C.F. Seymour
Lance Corporal, Scots Guards, 2nd Bn.
Service no. 14265
Died on 24 August 1918, aged about 26
Remembered at Mory Street Military Cemetery, St Leger, France and on the Rainhill Asylum roll of honour, now in the care of Rainhill British Legion
Cecil Francis Seymour was born in 1892 at Christmas Common, Watlington, Oxfordshire, the youngest of Henry and Sarah Seymour’s eight children. At the time of the 1911 census, Cecil was working as part of the large domestic staff of the Scottish-born landed proprietor Charles Adrian James Butter and his American wife Agnes Marguerite at the Abbey, Witham, Oxford. Most of the staff were from Scotland.
On 9 August 1915 Cecil Francis Seymour volunteered in Liverpool for the Scots Guards. He had previously been working as an attendant at Rainhill County Lunatic Asylum in St Helen’s, Merseyside. His place of birth was either falsely given or incorrectly recorded as Edinburgh. In keeping with the Guards, Cecil Seymour was a tall individual at 5ft 11in.
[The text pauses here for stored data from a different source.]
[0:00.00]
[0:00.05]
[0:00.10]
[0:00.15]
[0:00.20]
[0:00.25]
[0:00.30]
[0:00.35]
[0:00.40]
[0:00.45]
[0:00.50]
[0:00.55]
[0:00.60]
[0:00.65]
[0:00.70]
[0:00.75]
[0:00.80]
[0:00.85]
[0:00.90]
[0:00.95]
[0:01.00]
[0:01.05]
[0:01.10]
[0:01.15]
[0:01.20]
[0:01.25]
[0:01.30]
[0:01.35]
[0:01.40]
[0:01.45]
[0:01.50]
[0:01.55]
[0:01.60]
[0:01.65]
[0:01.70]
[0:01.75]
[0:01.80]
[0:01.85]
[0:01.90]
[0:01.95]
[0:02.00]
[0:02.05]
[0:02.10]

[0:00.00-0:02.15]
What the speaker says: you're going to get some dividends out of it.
He was first sent to France on 5 October 1916 but suffered trench foot and a damaged ankle and was returned to England just after Christmas. This, and other illness, prevented him from being declared fit for active service until he returned to France on 30 March 1918.
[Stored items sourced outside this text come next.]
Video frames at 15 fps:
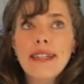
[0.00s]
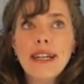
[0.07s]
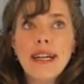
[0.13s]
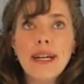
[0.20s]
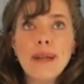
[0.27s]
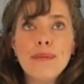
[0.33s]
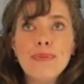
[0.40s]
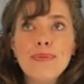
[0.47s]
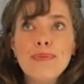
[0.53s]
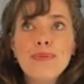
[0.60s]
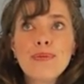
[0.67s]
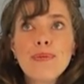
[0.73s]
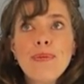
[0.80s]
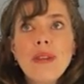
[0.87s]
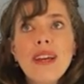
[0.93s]

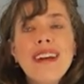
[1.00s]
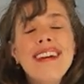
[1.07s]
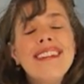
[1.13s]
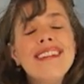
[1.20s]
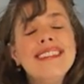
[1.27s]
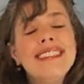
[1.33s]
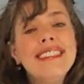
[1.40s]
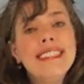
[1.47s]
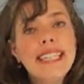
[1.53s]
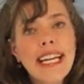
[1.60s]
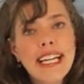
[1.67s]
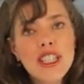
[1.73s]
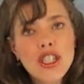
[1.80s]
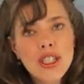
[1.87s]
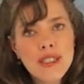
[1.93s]
the
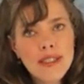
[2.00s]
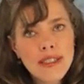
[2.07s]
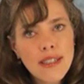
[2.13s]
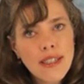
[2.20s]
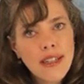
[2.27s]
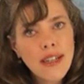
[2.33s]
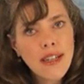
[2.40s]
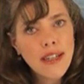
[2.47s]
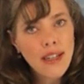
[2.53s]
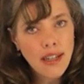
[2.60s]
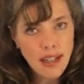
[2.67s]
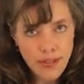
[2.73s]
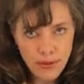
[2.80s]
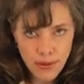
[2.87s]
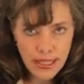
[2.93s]
stages
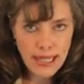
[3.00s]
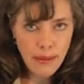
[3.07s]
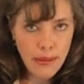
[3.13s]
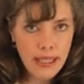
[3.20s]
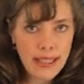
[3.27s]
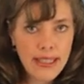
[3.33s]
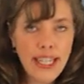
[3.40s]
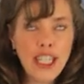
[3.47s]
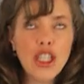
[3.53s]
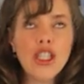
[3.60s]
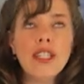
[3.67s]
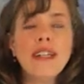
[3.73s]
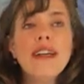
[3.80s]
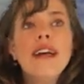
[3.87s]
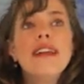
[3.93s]
of
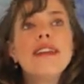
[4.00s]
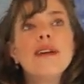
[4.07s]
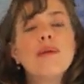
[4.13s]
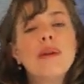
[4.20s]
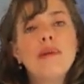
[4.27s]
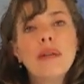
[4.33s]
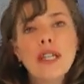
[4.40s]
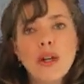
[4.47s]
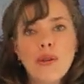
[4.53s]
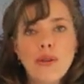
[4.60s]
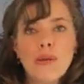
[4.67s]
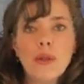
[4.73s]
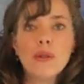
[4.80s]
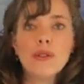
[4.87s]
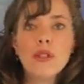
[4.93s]
rehabilitation that we would go
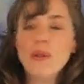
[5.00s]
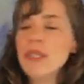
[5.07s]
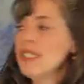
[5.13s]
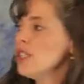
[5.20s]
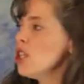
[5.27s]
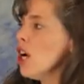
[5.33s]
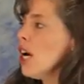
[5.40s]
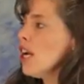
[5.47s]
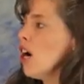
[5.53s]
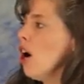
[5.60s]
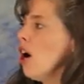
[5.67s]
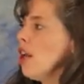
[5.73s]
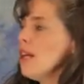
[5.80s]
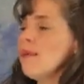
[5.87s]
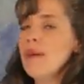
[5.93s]
through. So it's not
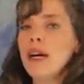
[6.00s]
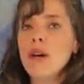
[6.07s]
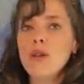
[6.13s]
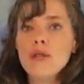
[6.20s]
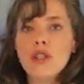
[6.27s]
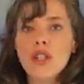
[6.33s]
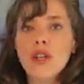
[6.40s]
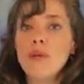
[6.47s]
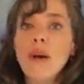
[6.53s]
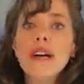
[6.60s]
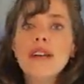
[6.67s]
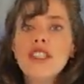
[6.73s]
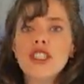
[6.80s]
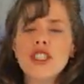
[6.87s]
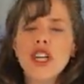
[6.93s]
all about,
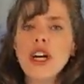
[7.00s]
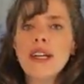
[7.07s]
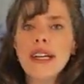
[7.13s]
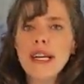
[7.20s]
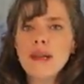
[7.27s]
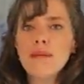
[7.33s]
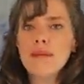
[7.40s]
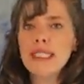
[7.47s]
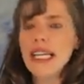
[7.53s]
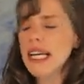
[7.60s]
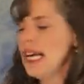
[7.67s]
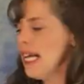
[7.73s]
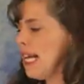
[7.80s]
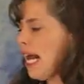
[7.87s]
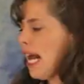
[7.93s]
well, your dog comes
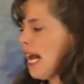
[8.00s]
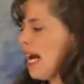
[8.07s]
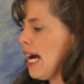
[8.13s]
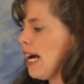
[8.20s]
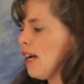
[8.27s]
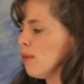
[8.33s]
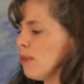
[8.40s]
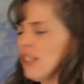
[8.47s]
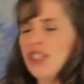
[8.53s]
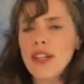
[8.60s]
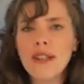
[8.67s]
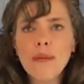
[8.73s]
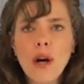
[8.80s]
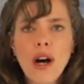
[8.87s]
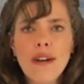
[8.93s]
in and we
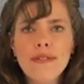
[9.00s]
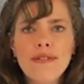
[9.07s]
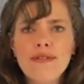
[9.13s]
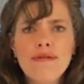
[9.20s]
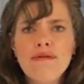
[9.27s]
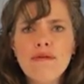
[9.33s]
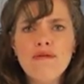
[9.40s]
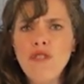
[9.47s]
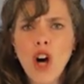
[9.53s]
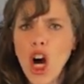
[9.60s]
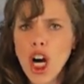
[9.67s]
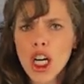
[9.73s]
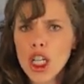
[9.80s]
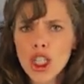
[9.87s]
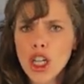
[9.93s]
start them off
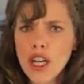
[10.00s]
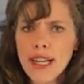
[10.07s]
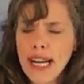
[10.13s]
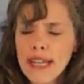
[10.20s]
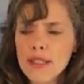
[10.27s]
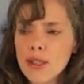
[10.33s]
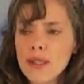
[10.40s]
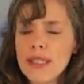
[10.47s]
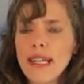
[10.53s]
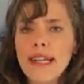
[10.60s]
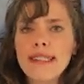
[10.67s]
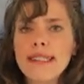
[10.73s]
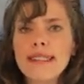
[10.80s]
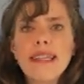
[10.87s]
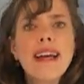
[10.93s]
hard on
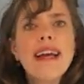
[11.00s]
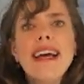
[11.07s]
exercises.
While in England, on 30 April 1917 Cecil married widowed Amy Maria Petrie (née Carrett) at Holy Trinity, Clapham. Amy gave her address as 12 Landor Road. Her first husband Robert Alexander Petrie, a tailor, died on 7 May 1916 after being discharged from the Army with tuberculosis.
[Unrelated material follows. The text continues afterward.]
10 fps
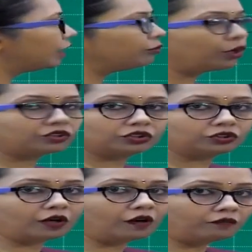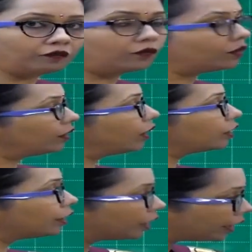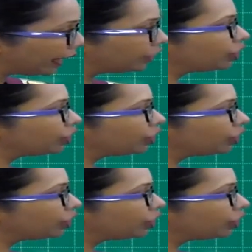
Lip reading: in the process of the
Petrie, an old soldier who had re-enlisted on 2 August 1914 in the Army Service Corps, had married Amy at St John’s, Newington on 5 April 1908, after six years service as a military tailor in the Scots Guards. His service record was incorrect, which meant that Amy had difficulty claiming her widow’s pension, so she turned to the Moffat Institute at Esher Street, Upper Kennington Lane, for help. Further assistance was given by the Lambeth Branch of the London War Pensions Committee before an award of 10 shillings a week was made in September 1916.
Cecil Seymour rejoined his battalion when the enemy were at their most active on the Western Front. The 2nd Scots Guard had suffered around 160 casualties during nine days of constant heavy shelling at the end of March 1918. There was little respite until July when the battalion had its first contact with US troops, but they had to endure a night of gas shelling in the final week of July. After a period of rest and training the battalion was ordered to attack and encircle the enemy at St Leger. Over the two days of 24/25 August 1918 the battalion suffered 16 other ranks killed and 94 wounded. Amy Maria had been made a widow for a second time.
A letter from the Ministry of Pensions dated 28 March 1919 informed Amy that as the widow of the late 14265 Lance Corporal C.F. Seymour 2nd Scots Guards she has been awarded a weekly pension of 13 shillings and ninepence. Four weeks later, a small parcel of her late husband’s effects was posted to her.
On 24 October 1923 37-year-old Amy departed England to start a new life in Australia. Her last address in the United Kingdom was recorded as 12 Landor Road.